What you will do: Exactly as written, set down each line of the data below except its pictures.
Segment Start: Data to process
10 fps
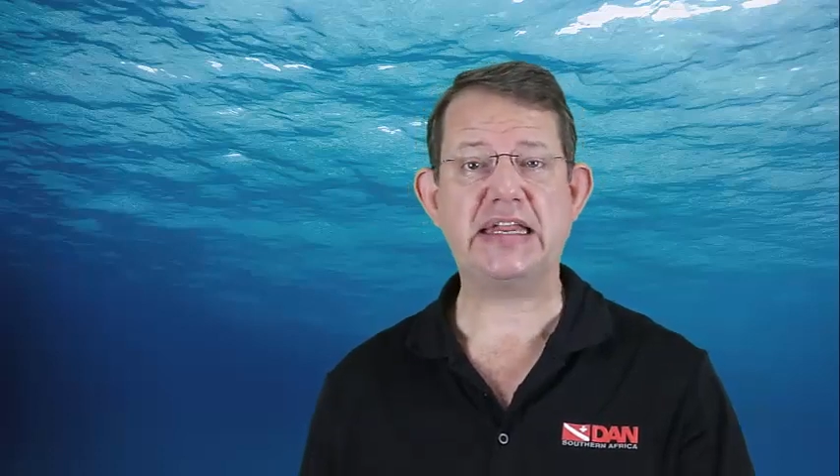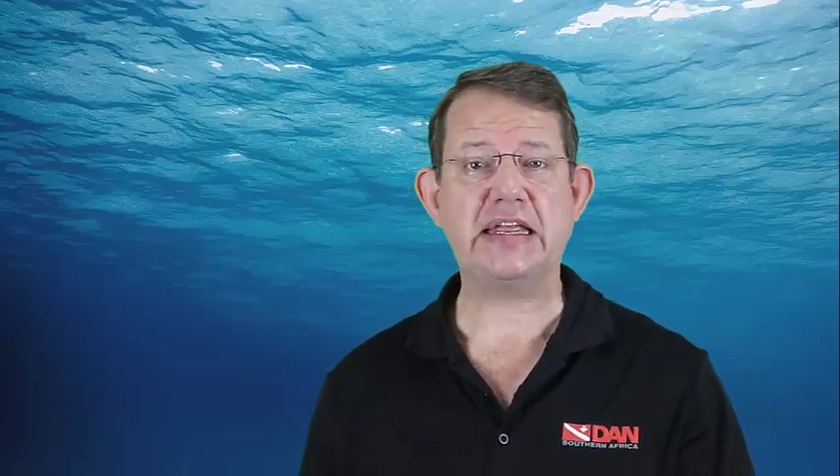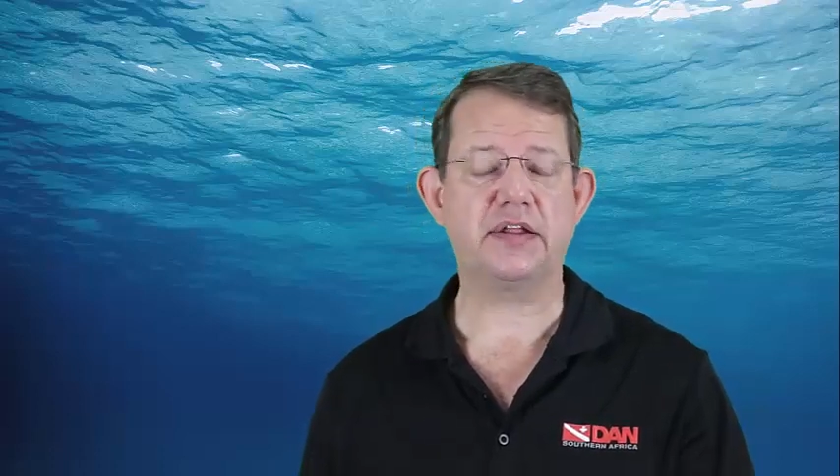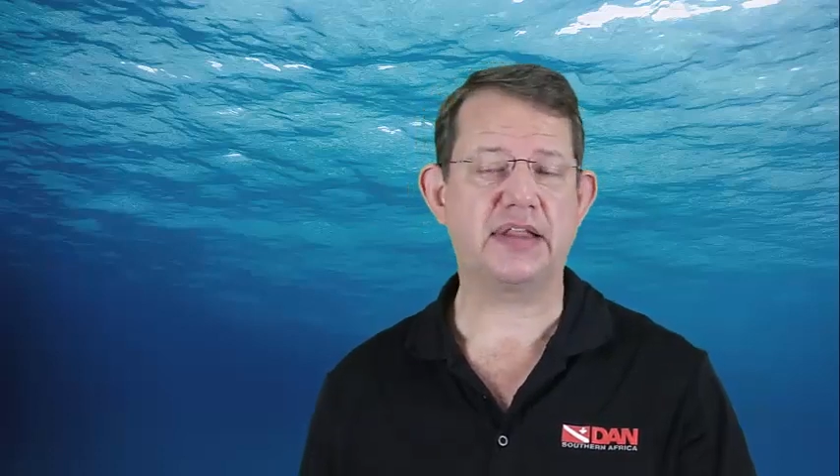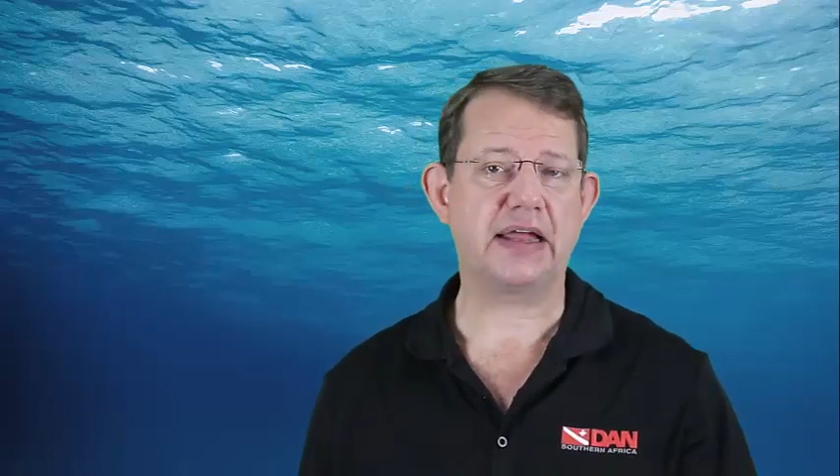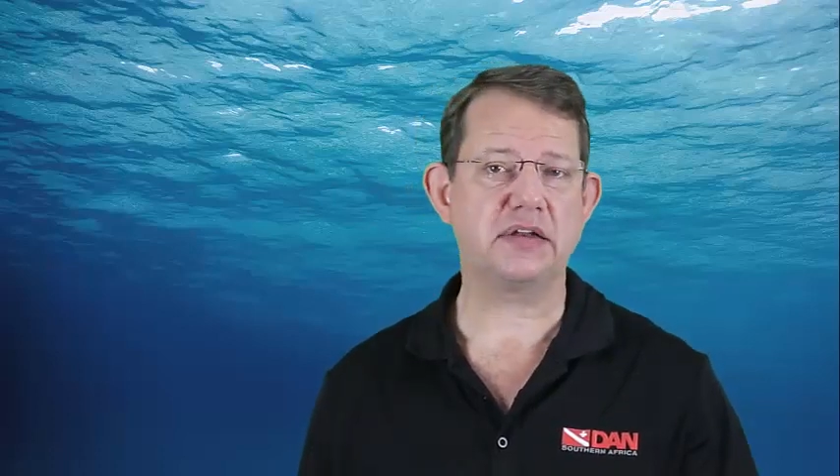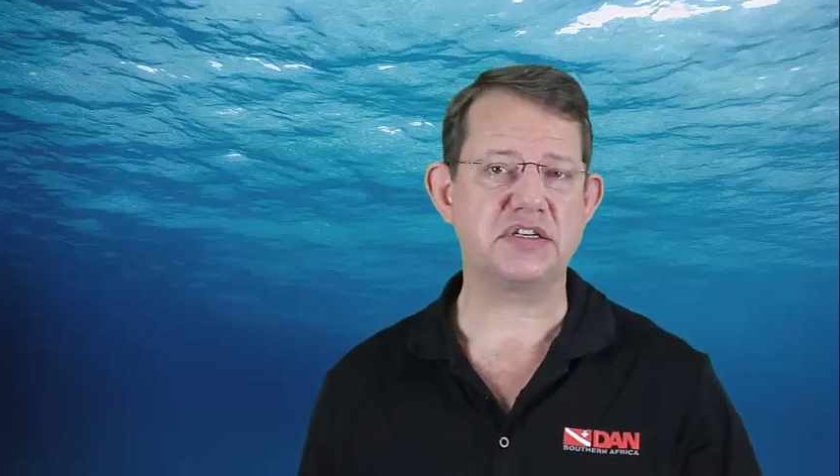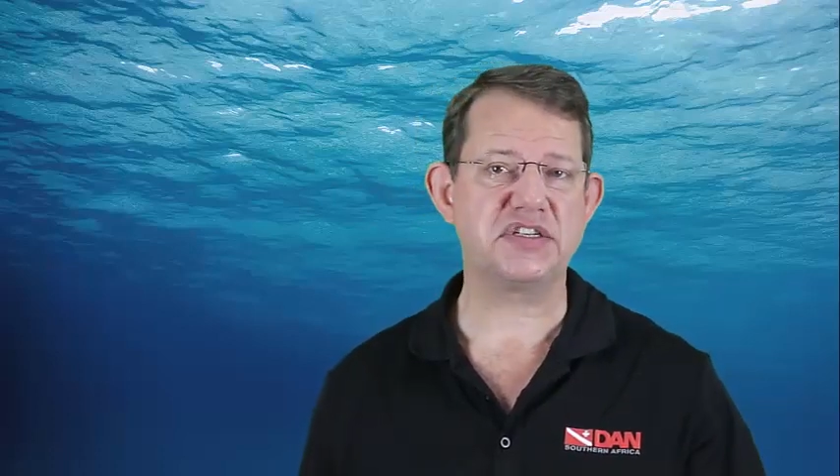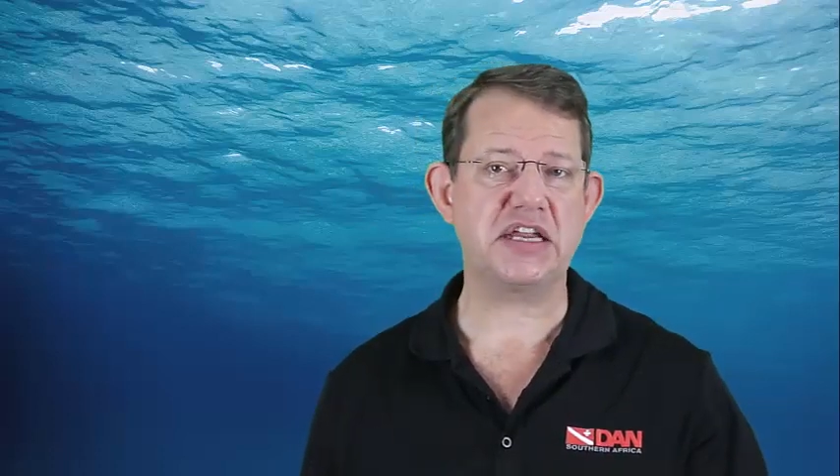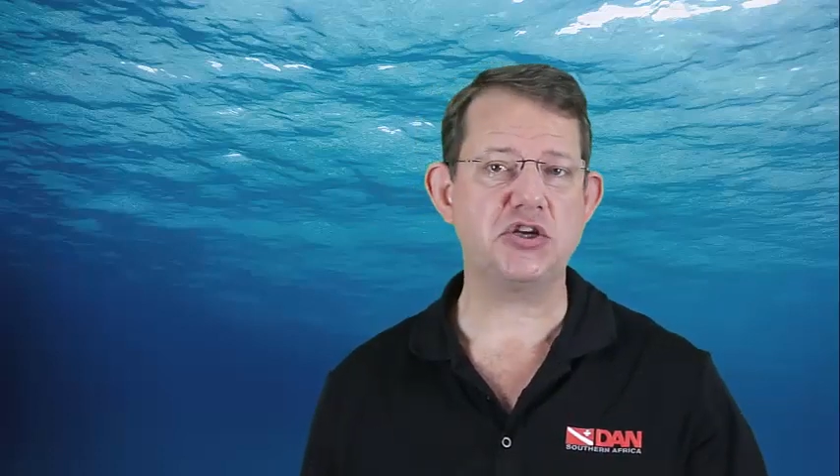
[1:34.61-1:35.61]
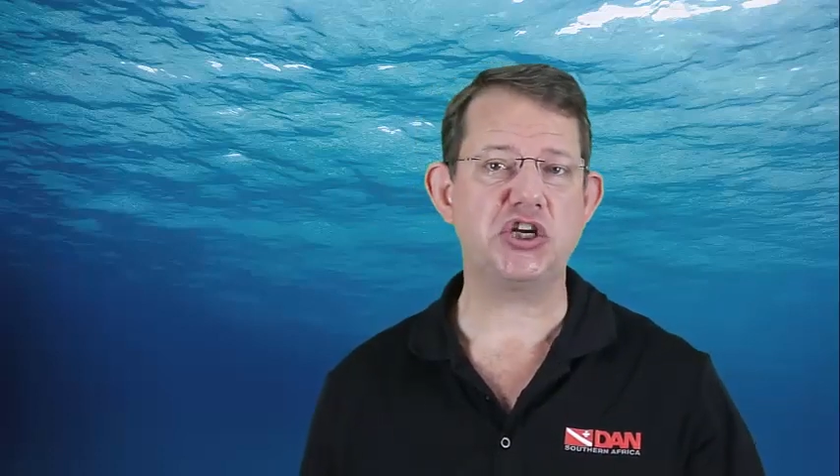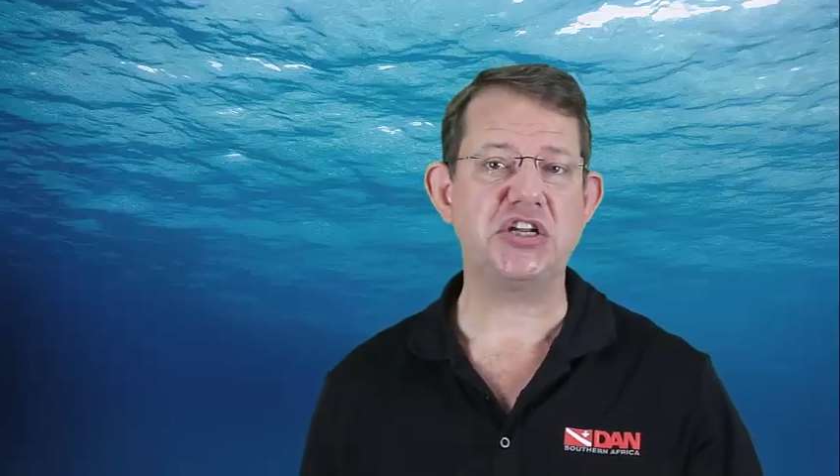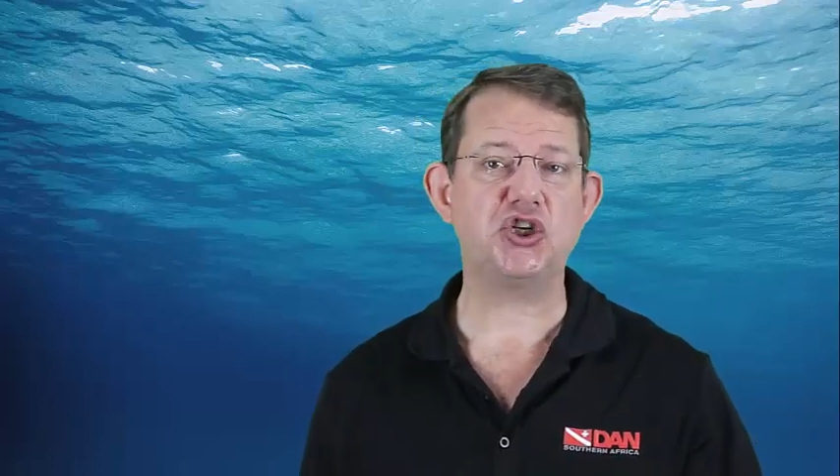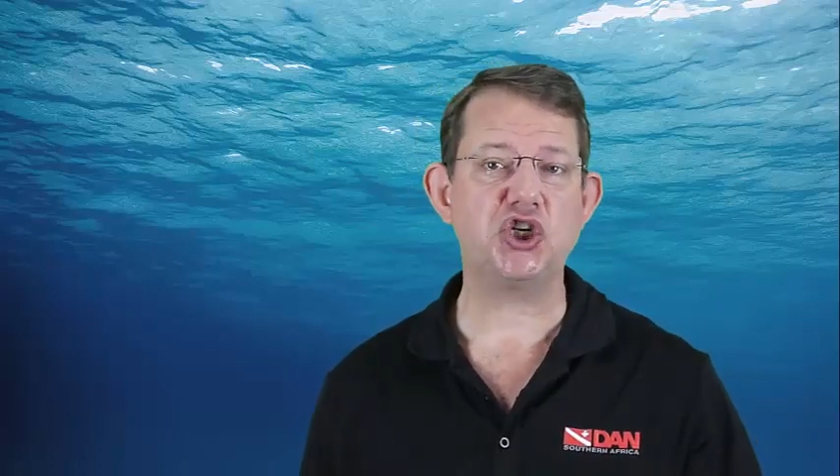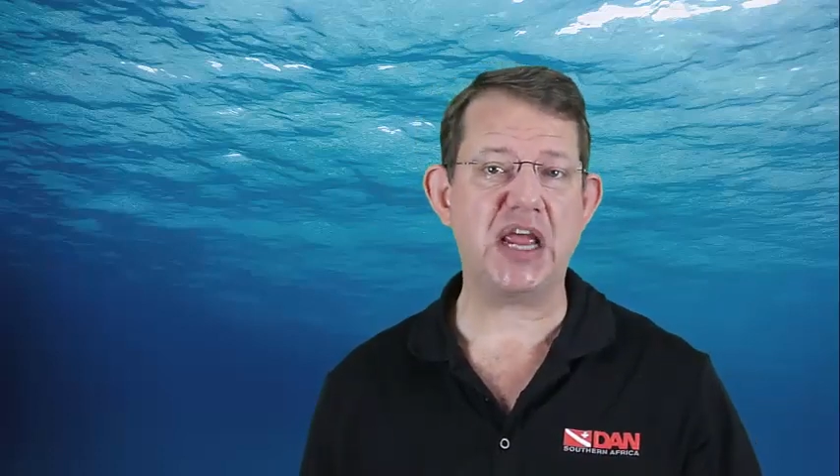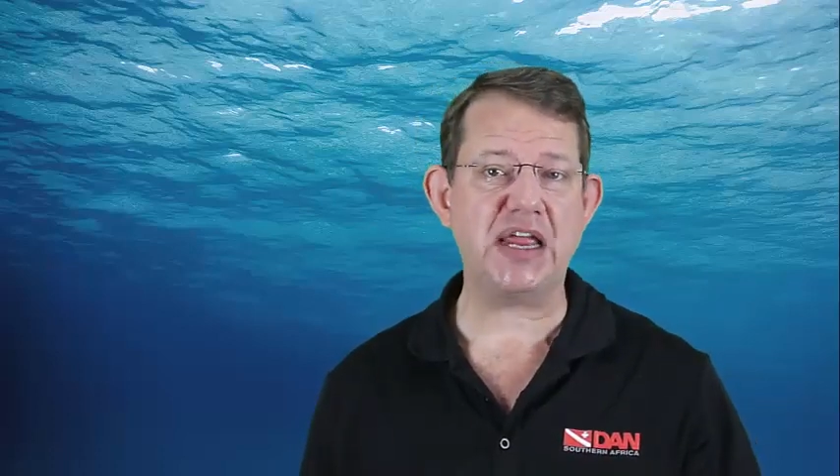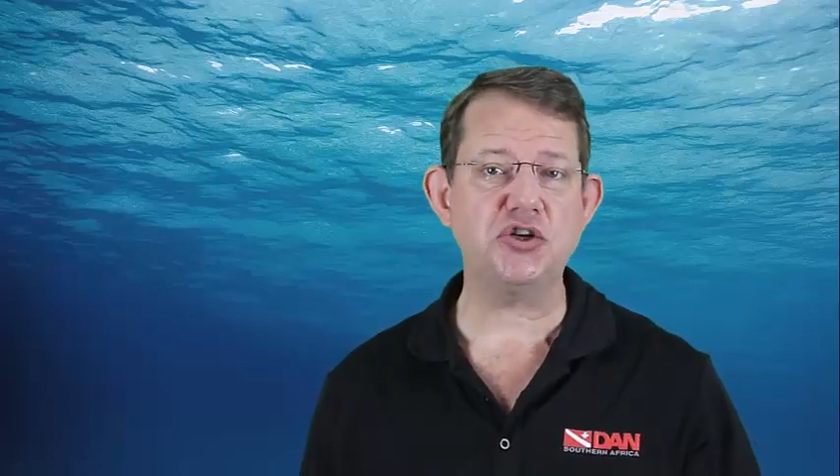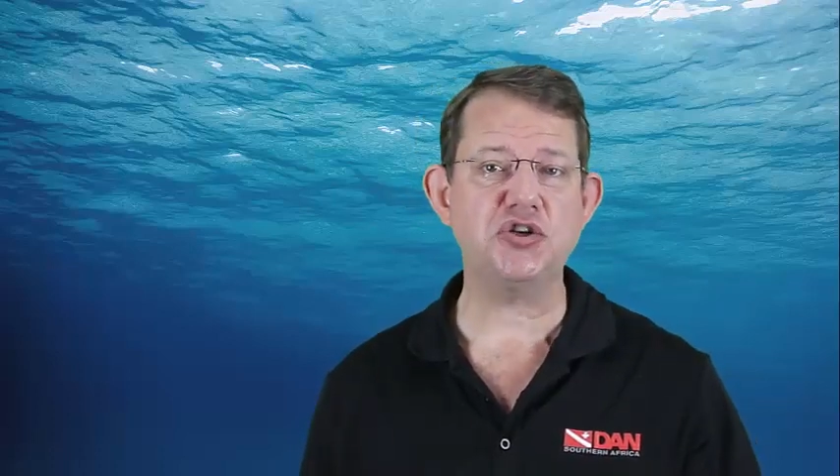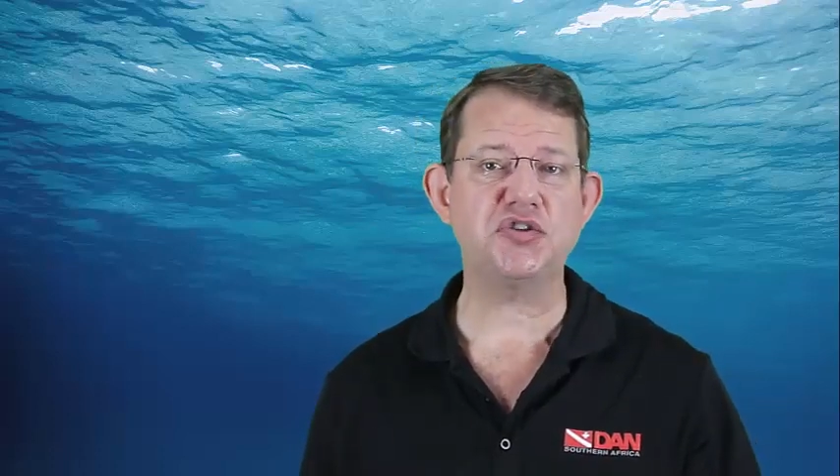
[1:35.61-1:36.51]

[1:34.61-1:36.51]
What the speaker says: essentially changes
Segment End: Data to process
Exercise result:
10 fps
[1:34.61-1:35.61]
[1:35.61-1:36.51]

[1:34.61-1:36.51]
What the speaker says: essentially changes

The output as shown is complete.